We have rather Big machine 100GB+ memory and 8+ cores in it. Server wide MAXDOP=8.
T_SEQ_FF rowcount = 61692209, size = 2991152 KB
UPD 1:
Table T_SEQ_FF have two indexes:
1) create index idx_1 on T_SEQ_FF (first_num)
2) create index idx_2 on T_SEQ_FF (second_num)
Table T_SEQ_FF have first_num, second_num pairs of nums that should provide a sequence after cte:
;with first_entity as (
select first_num from T_SEQ_FF a where not exists (select 1 from T_SEQ_FF b where a.first_num = b.second_num)
) ,
cte as (
select a.first_num, a.second_num, a.first_num as first_key, 1 as sequence_count
from T_SEQ_FF a inner join first_entity b on a.first_num = b.first_num
union all
select a.first_num, a.second_num, cte.first_key, cte.sequence_count + 1
from T_SEQ_FF a
inner join cte on a.first_num = cte.second_num
)
select *
from cte
option (maxrecursion 0);
But when I run this query – I only see serial query plan without Parallelism.
If I remove 2nd part of CTE from query above:
union all
select a.first_num, a.second_num, cte.first_key, cte.sequence_count + 1
from T_SEQ_FF a
inner join cte on a.first_num = cte.second_num
then I could see that query plan becomes Parallelized using Repartition and Gather Streams.
So I can summarize that it is because of recurisve CTE SQL Server is not using Parallelism when processing this query.
I believe that on such big machine with tons of free resources Parallelism should help to finish query faster.
For now it runs for ~40-50mins.
Could you advice how to use as much resources as we can to finish the query faster?

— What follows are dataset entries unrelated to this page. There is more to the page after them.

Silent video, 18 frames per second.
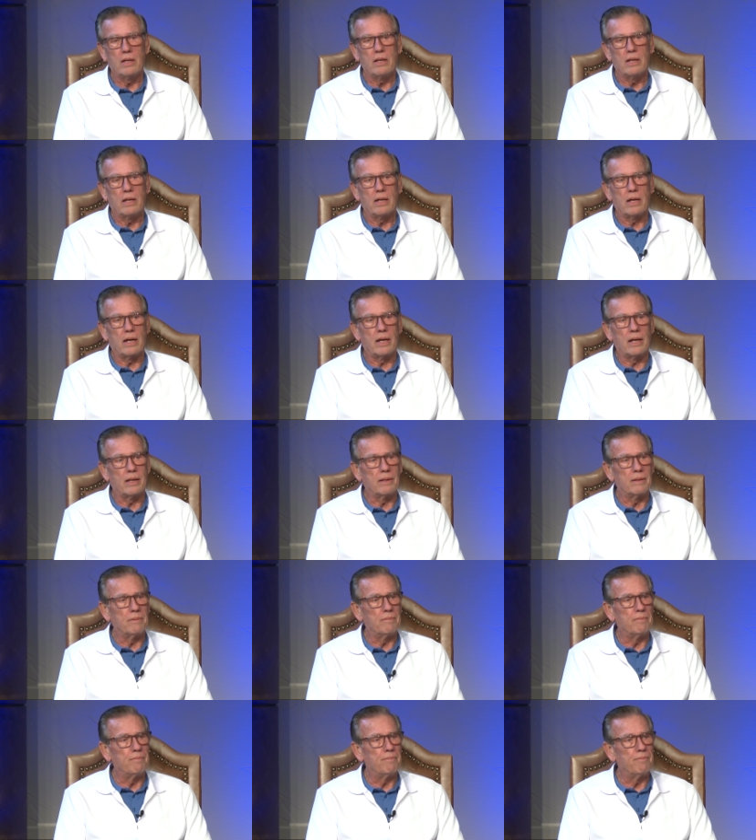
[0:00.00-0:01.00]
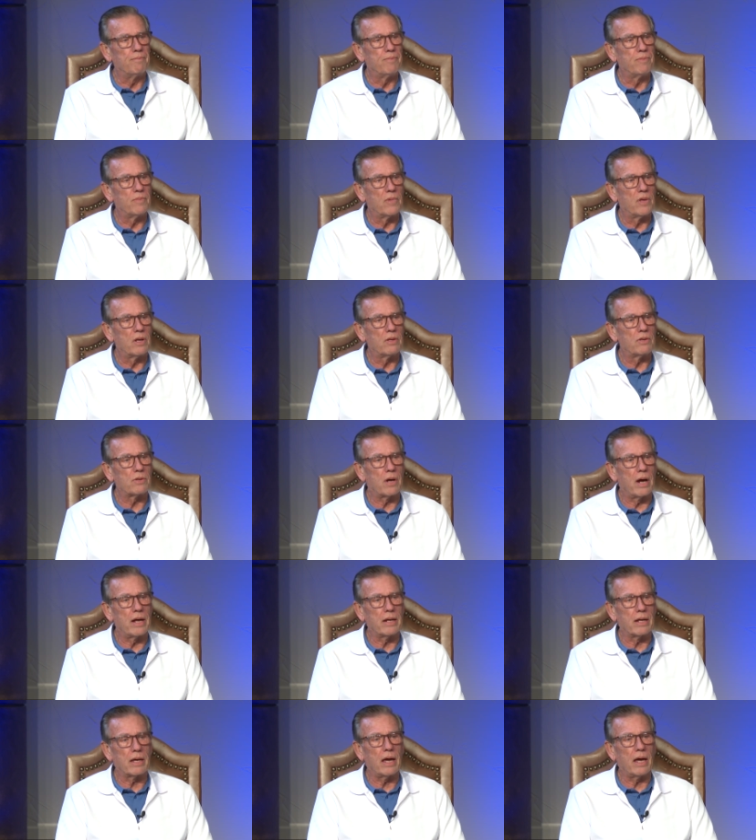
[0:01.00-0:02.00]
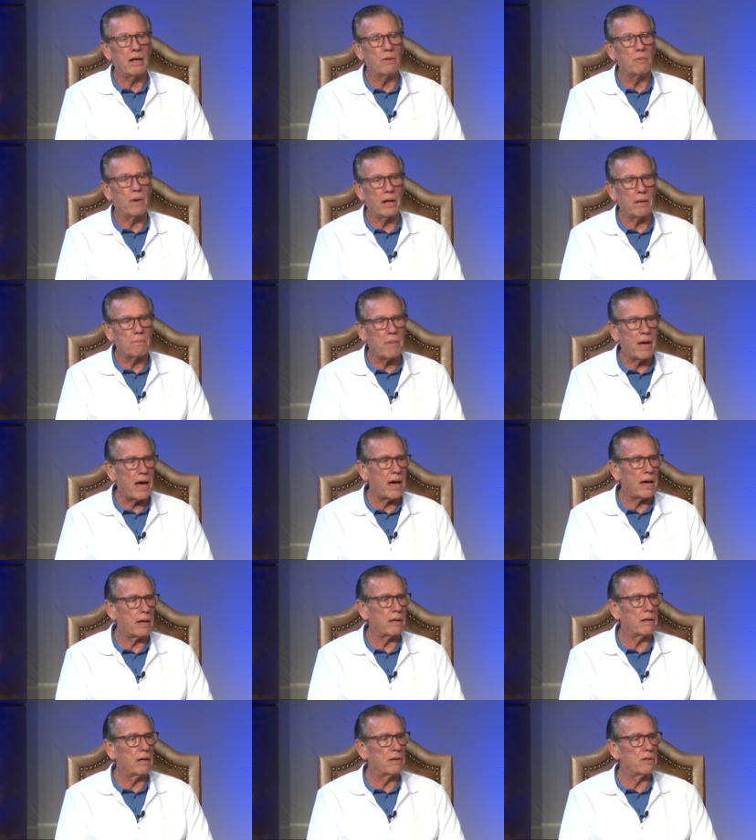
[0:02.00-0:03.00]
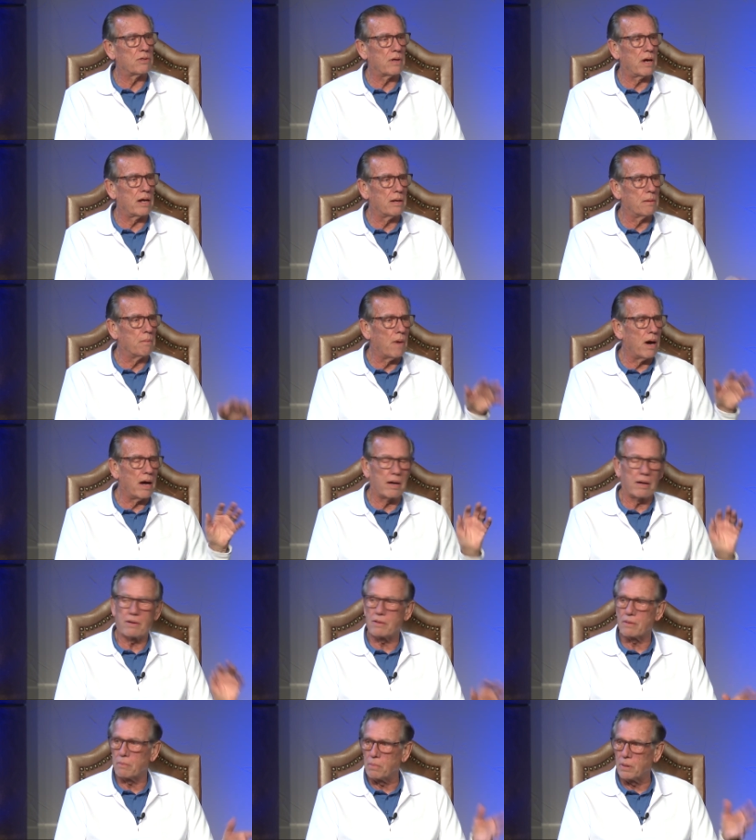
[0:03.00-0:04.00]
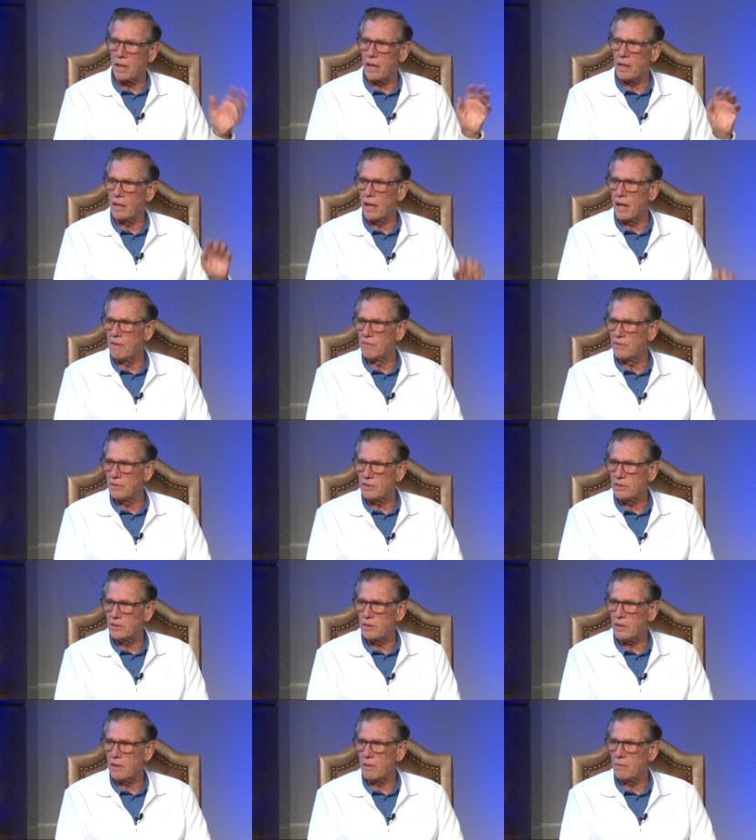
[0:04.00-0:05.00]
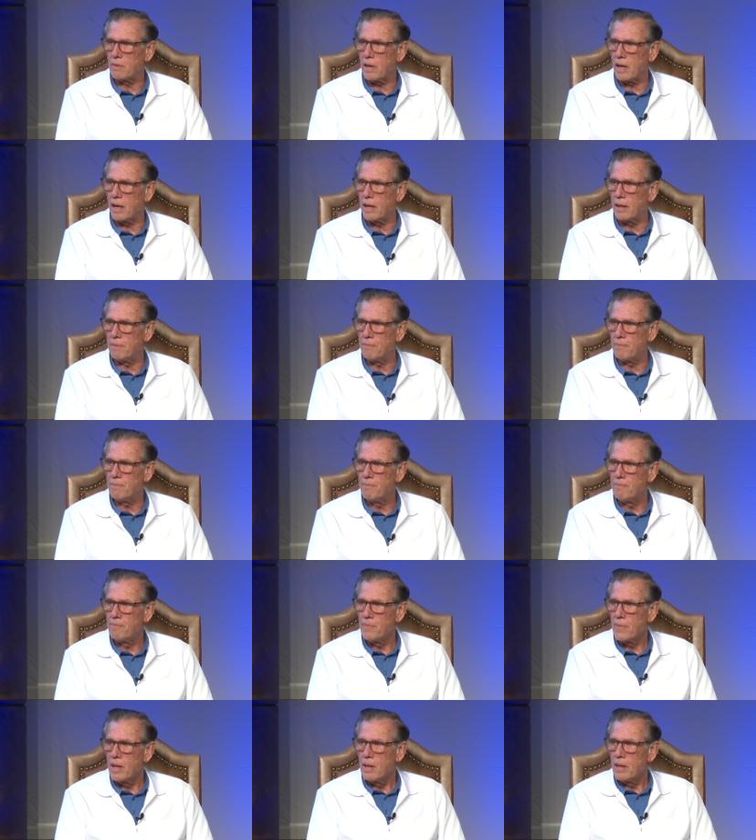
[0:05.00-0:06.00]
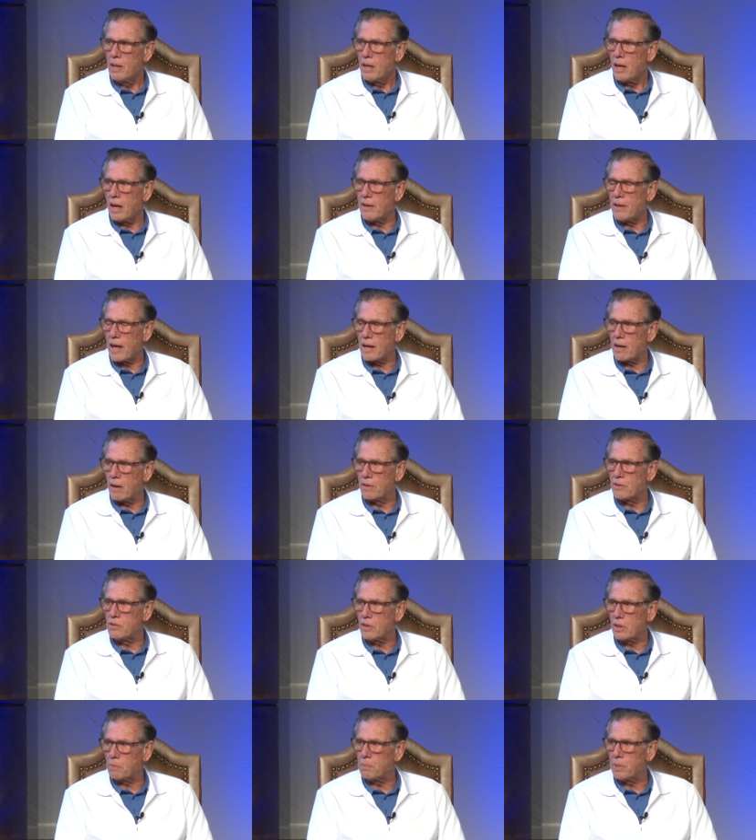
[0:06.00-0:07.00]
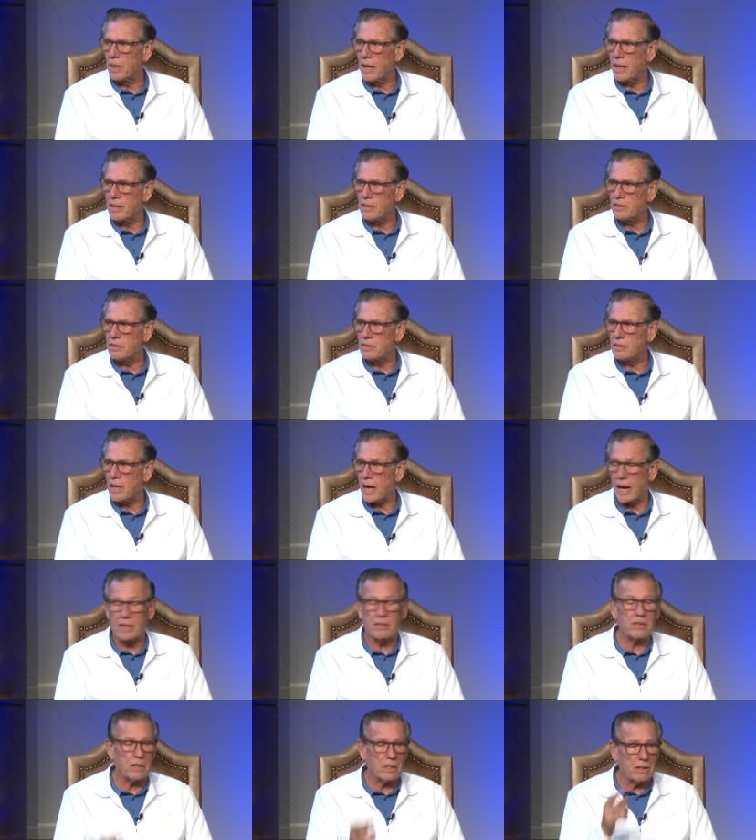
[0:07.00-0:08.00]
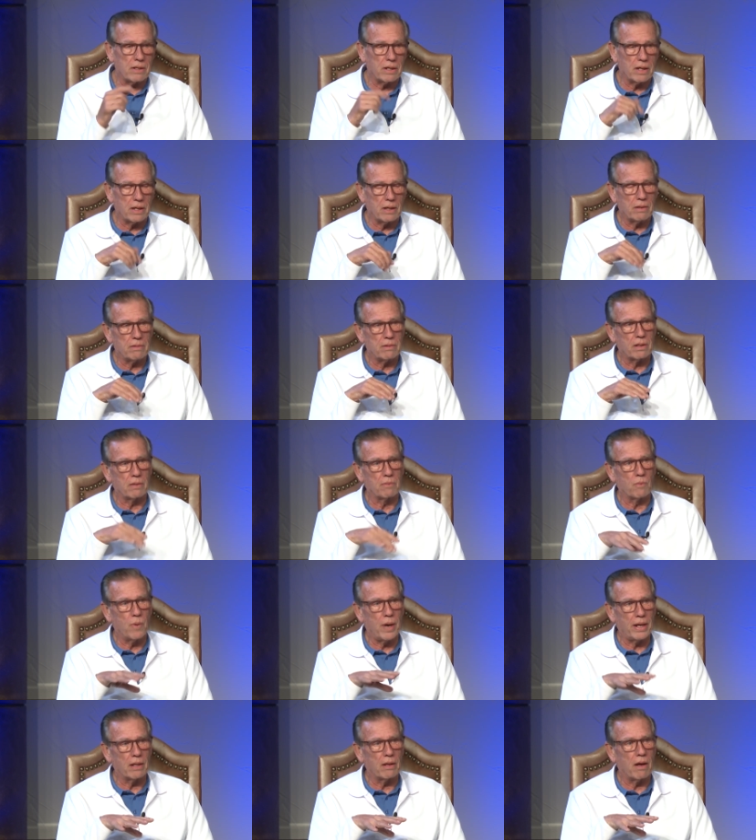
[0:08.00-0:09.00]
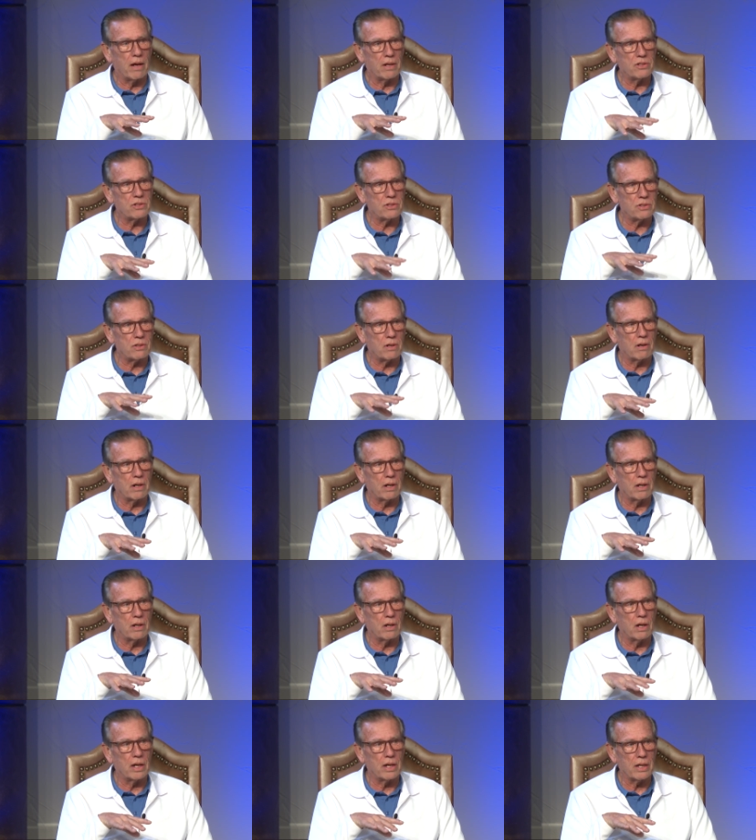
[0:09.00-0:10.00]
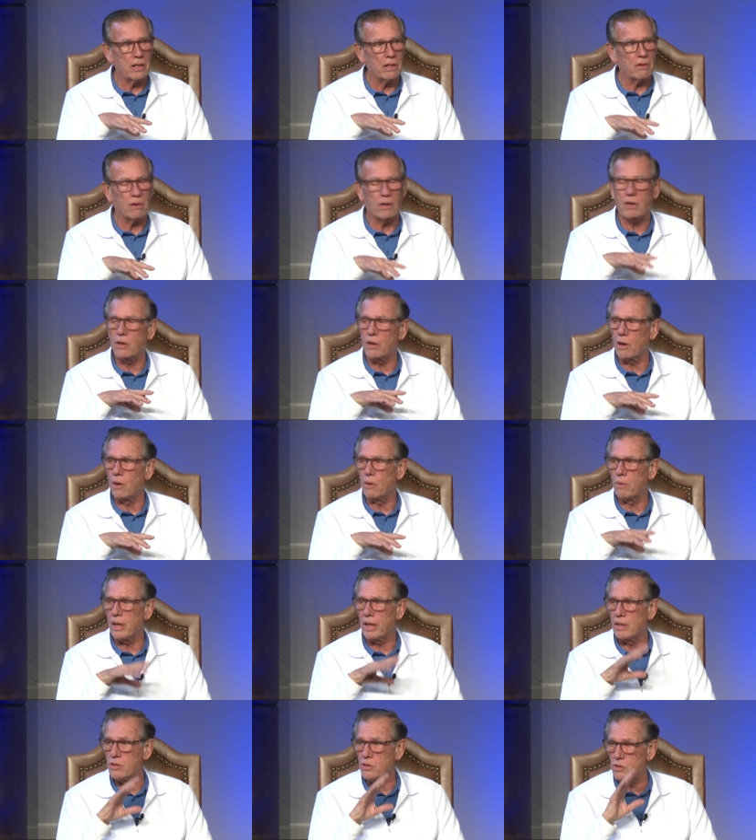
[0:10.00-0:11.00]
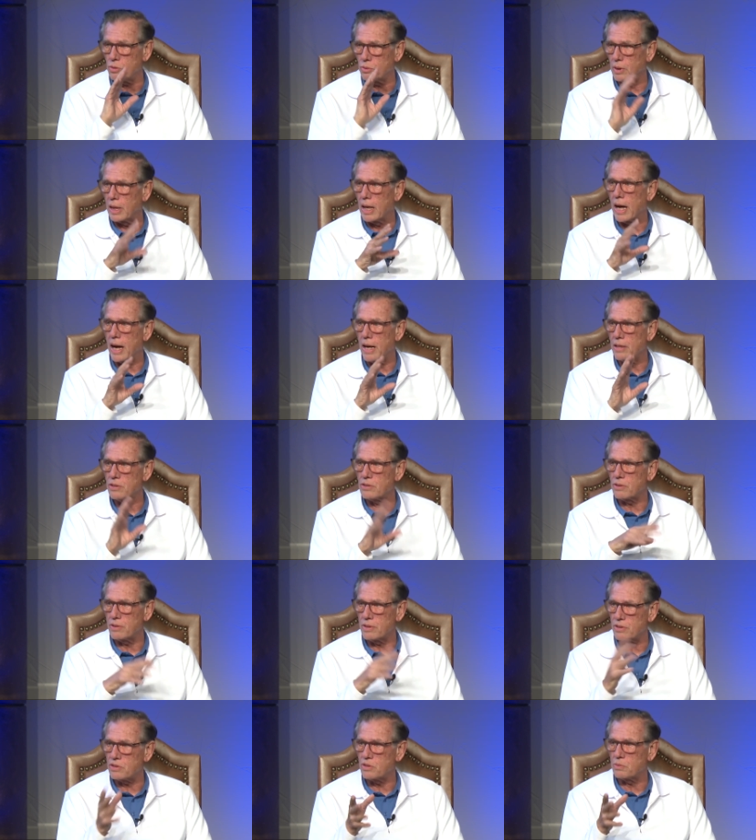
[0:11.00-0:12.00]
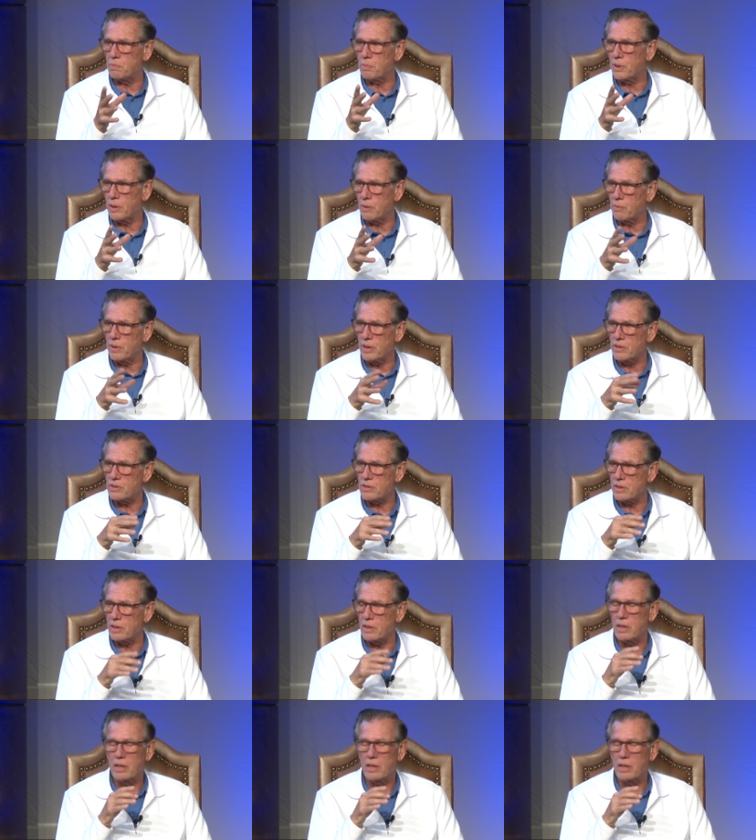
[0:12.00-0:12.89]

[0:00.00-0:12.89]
trying to gain weight back, trying to monitor blood levels. And that all took place. Actually, the weight loss started a year ago in July, so this is pretty recent.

CTE is the only option because we need to populate sequences from first_num - second_num pairs and those sequences could be of any length.
I would try rewriting the CTE to remove one of the steps i.e.
If there is only one root element it would be better to pass this into the query as a variable so the value can be used by the query optimizer.
Another thing to try is change the query to get the root elements without a subquery i.e. second_num is null or first_num = second_num.